SOURCE DATA section start

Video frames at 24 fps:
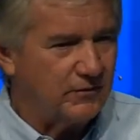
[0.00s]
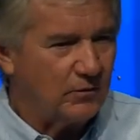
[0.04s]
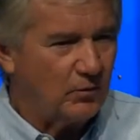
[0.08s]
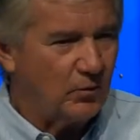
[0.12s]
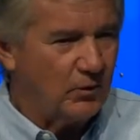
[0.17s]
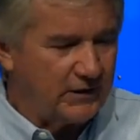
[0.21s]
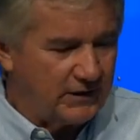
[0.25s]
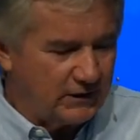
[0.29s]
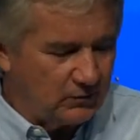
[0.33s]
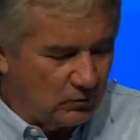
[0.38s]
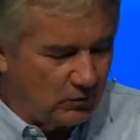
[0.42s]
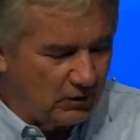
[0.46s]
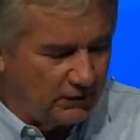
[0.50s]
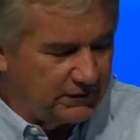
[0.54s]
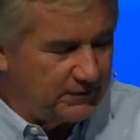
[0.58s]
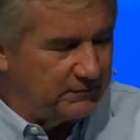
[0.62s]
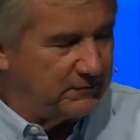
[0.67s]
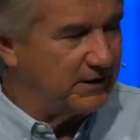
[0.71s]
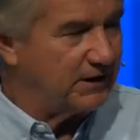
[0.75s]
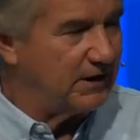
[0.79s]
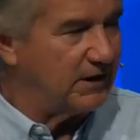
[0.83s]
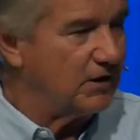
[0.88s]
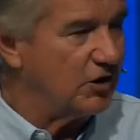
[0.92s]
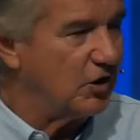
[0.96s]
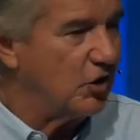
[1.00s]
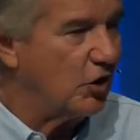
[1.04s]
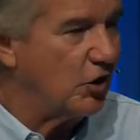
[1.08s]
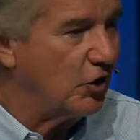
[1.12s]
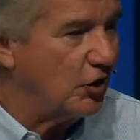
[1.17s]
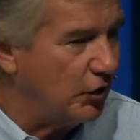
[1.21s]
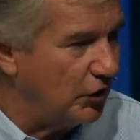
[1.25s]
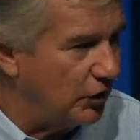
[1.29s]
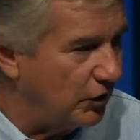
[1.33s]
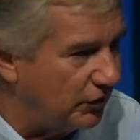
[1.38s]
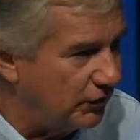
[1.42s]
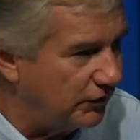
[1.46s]
We didn't want them to get
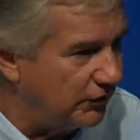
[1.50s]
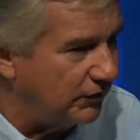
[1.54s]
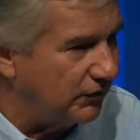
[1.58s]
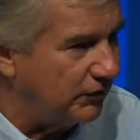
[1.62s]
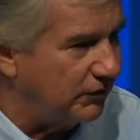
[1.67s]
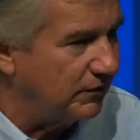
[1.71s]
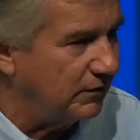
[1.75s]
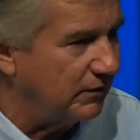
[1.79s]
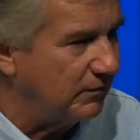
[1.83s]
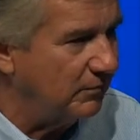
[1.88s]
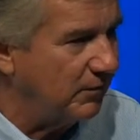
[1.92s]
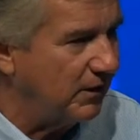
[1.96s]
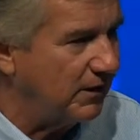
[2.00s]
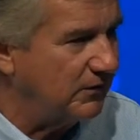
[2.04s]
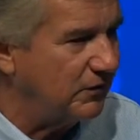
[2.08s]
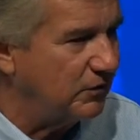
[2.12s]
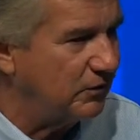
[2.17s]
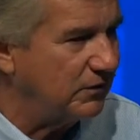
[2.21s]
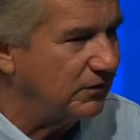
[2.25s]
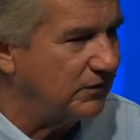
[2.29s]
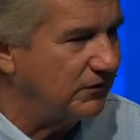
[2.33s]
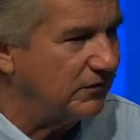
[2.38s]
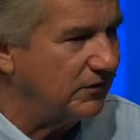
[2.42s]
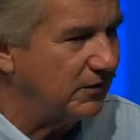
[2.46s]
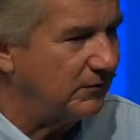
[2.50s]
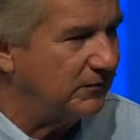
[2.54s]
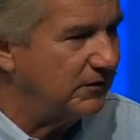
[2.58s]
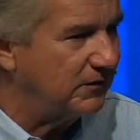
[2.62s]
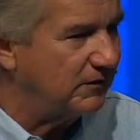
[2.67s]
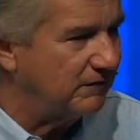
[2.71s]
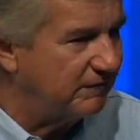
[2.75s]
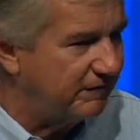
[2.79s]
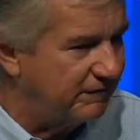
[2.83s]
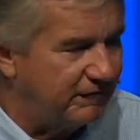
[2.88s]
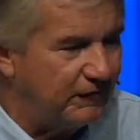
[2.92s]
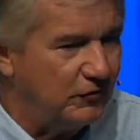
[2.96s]
hurt by doing something
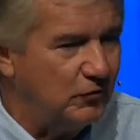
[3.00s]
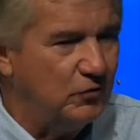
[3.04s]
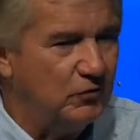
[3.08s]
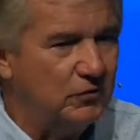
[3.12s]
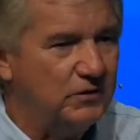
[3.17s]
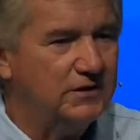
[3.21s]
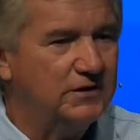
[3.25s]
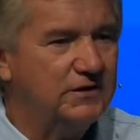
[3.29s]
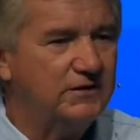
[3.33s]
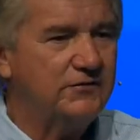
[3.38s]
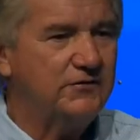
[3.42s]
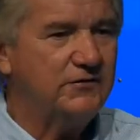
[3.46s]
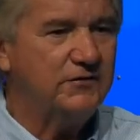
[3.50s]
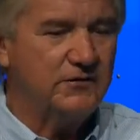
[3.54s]
foolish,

SOURCE DATA section end

WHAT THIS TASK INVOLVES: Transcribe all of the entries word for word, but skip any pictures they contain.

REPLY TO THE EXERCISE:
Video frames at 24 fps:
[0.00s]
[0.04s]
[0.08s]
[0.12s]
[0.17s]
[0.21s]
[0.25s]
[0.29s]
[0.33s]
[0.38s]
[0.42s]
[0.46s]
[0.50s]
[0.54s]
[0.58s]
[0.62s]
[0.67s]
[0.71s]
[0.75s]
[0.79s]
[0.83s]
[0.88s]
[0.92s]
[0.96s]
[1.00s]
[1.04s]
[1.08s]
[1.12s]
[1.17s]
[1.21s]
[1.25s]
[1.29s]
[1.33s]
[1.38s]
[1.42s]
[1.46s]
We didn't want them to get
[1.50s]
[1.54s]
[1.58s]
[1.62s]
[1.67s]
[1.71s]
[1.75s]
[1.79s]
[1.83s]
[1.88s]
[1.92s]
[1.96s]
[2.00s]
[2.04s]
[2.08s]
[2.12s]
[2.17s]
[2.21s]
[2.25s]
[2.29s]
[2.33s]
[2.38s]
[2.42s]
[2.46s]
[2.50s]
[2.54s]
[2.58s]
[2.62s]
[2.67s]
[2.71s]
[2.75s]
[2.79s]
[2.83s]
[2.88s]
[2.92s]
[2.96s]
hurt by doing something
[3.00s]
[3.04s]
[3.08s]
[3.12s]
[3.17s]
[3.21s]
[3.25s]
[3.29s]
[3.33s]
[3.38s]
[3.42s]
[3.46s]
[3.50s]
[3.54s]
foolish,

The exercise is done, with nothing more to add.